木窓から朝日が差し込んでいる。もう早起きにも適応してしまった。人間とは慣れる動物だと誰が言ったんだっけか。
朝いちばんに畑に行って様子を見る。土が乾いていたので、川から水を汲んできて撒いた。山の中に湧き水がでるところがあって、飲み水はそこで手に入る。

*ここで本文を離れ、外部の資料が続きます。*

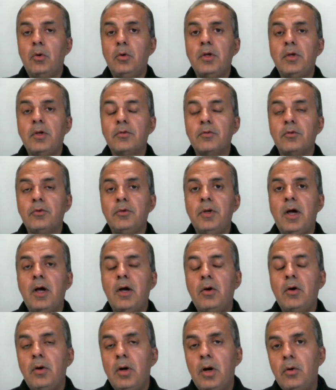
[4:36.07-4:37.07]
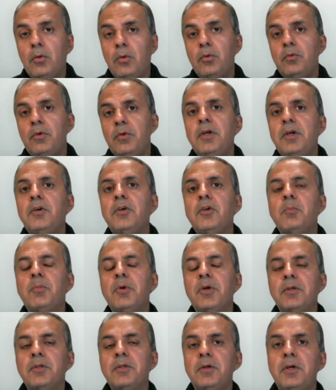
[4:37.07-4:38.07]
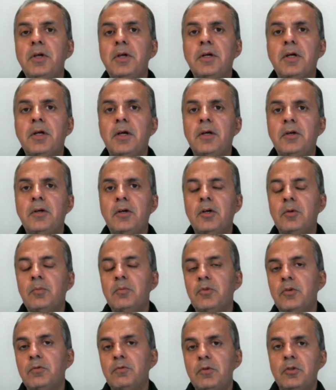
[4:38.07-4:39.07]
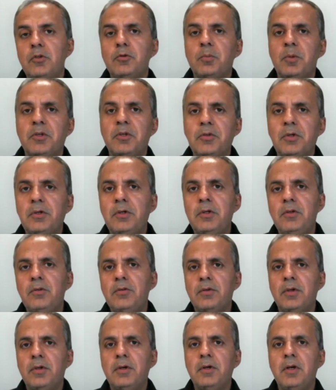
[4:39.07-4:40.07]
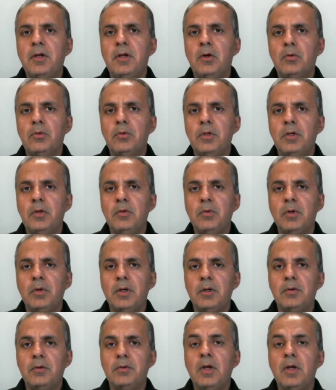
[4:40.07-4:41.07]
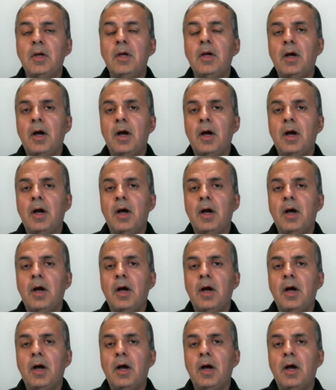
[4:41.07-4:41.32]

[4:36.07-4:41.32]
Okay, so now how do we interpret the data in terms of the specialties sending out the invites?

そしてムスカトゥールの世話をしにいく。水をやって、体が汚れていたら柔らかい繊維の箒で掃除してやる(これがまあ大変だ。あの大きさだから)。子供が乳を飲み終わったのを見測って絞らせてもらう。
ドンフィルド老人は週に1度やってくる飼料売りから干し草を買っている。それというのもドンフィルド牧場の放牧地は山の向こう側まで続いているのだが、ドンフィルド老人にはもうそれほど移動する体力がないのだ。
「それに森には魔物がいる。魔獣よりずっと凶暴で容赦がない。木の実を取りに行く時も、くれぐれも気をつけることじゃ」
彼は沈んだ顔をしてそう言った。
採れた乳はその日のうちにチーズ、もしくはバターにするのだがこれがかなりの重労働。スライムの池にもいく。やることはあまりなくて、ドンフィルド老人は水路が詰まっていないか確認したら、あとは花さえ入れておけばいいと言っていた。
畑の野菜だけだと足りなくなるから、森の中に木の実、きのこ、山菜なんかを拾いに行く。昔は狩りもしていたらしいが、あの年ではもうその体力もないんだろう。俺もやり方なんてわからないし。
あとは鳥小屋を掃除して、もう一度ムスカトゥールの様子を見に行ったころには、空が茜色に染まっていた。
いつものようにスープを作って、食卓でたわいない話をしながら飲む。後はパン。基本は毎日それだけ。
そうして気づいたときには俺はまた屋根裏のベッドの上でまどろみに浸っていた。それでいてなんだか落ち着いていて、一日がとても早く過ぎる。不思議な安心感がこの場所にはあるようだ。